2. As regards prior consultation between British Commonwealth countries we are anxious to avoid giving grounds for other[s] to treat the British Commonwealth as one unit for purposes of allocation of reparations and think it would be best if the suggested discussions could take place as part of the normal inter-Commonwealth consultation in Washington on Far Eastern Commission problems. Experts could participate in such consultation and might continue to work in Washington in relation to whatever inter-Allied reparations machinery may be set up.

3. We think decisions on reparations should be integrated closely with economic policy as laid down by FEC as this policy should determine availability. To effect this any inter-Allied reparations body should be subordinate to FEC. We do not agree with what we understand State Department officials have in mind, viz., the establishment of an independent inter-Allied Committee to translate FEC reparations policy into detail. [2]

Any such body should be responsible to FEC. [3] 4. Your telegrams do not mention restitution. We should appreciate your views. We note that the reparations committee of FEC has set up a subcommittee on restitution. [4]

1 Both dispatched on 8 March. They supported recommendations by E.

W. Pauley to the F.E.C. for early removal of industrial plant surplus to Japan's civilian economy, and also suggested expediting the reparations procedure by basing allocation of shares on broad political agreement, rather than on statistical data as had been the case with German reparations.

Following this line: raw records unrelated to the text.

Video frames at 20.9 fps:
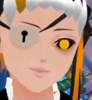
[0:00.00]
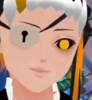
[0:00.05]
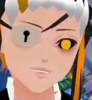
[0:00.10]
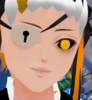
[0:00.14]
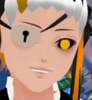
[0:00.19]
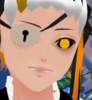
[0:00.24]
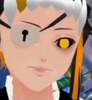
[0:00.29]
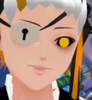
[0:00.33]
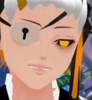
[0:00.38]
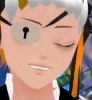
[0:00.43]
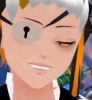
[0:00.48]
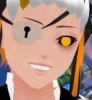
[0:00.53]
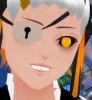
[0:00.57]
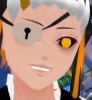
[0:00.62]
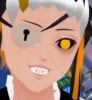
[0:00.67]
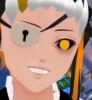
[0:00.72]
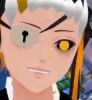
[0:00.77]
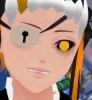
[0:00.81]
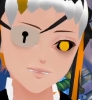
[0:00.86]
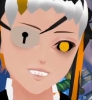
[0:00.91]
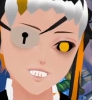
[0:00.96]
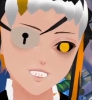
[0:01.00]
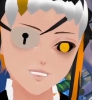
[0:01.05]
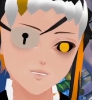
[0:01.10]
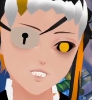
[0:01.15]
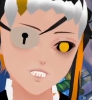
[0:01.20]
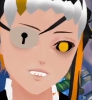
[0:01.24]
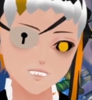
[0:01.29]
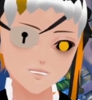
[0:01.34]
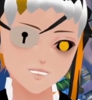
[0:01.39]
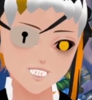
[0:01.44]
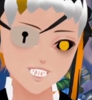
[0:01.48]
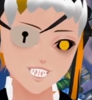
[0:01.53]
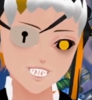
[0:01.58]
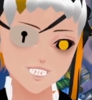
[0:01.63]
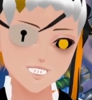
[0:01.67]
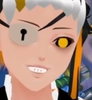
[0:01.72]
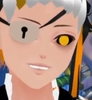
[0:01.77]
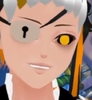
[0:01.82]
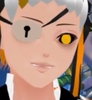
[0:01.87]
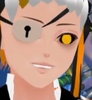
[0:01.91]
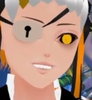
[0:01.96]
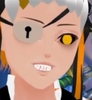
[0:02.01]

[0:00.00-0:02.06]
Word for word: This should give us some more bodies.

2 Reported by Eggleston on 13 March. Administration of the policy would be undertaken by SCAP staff, and Allied governments be entitled to inspect equipment allocated to them.

3 Addison replied on 10 April, agreeing with the views expressed in paragraphs 2 and 3, though noting India's desire for discussions by Commonwealth experts prior to international negotiations, New Zealand's preference for postponement, and the Soviet Union's objection to F.E.C. consideration of seizure and disposition of Japanese overseas assets.

4 The text of a U.K. draft agreement on restitution was transmitted on 3 April.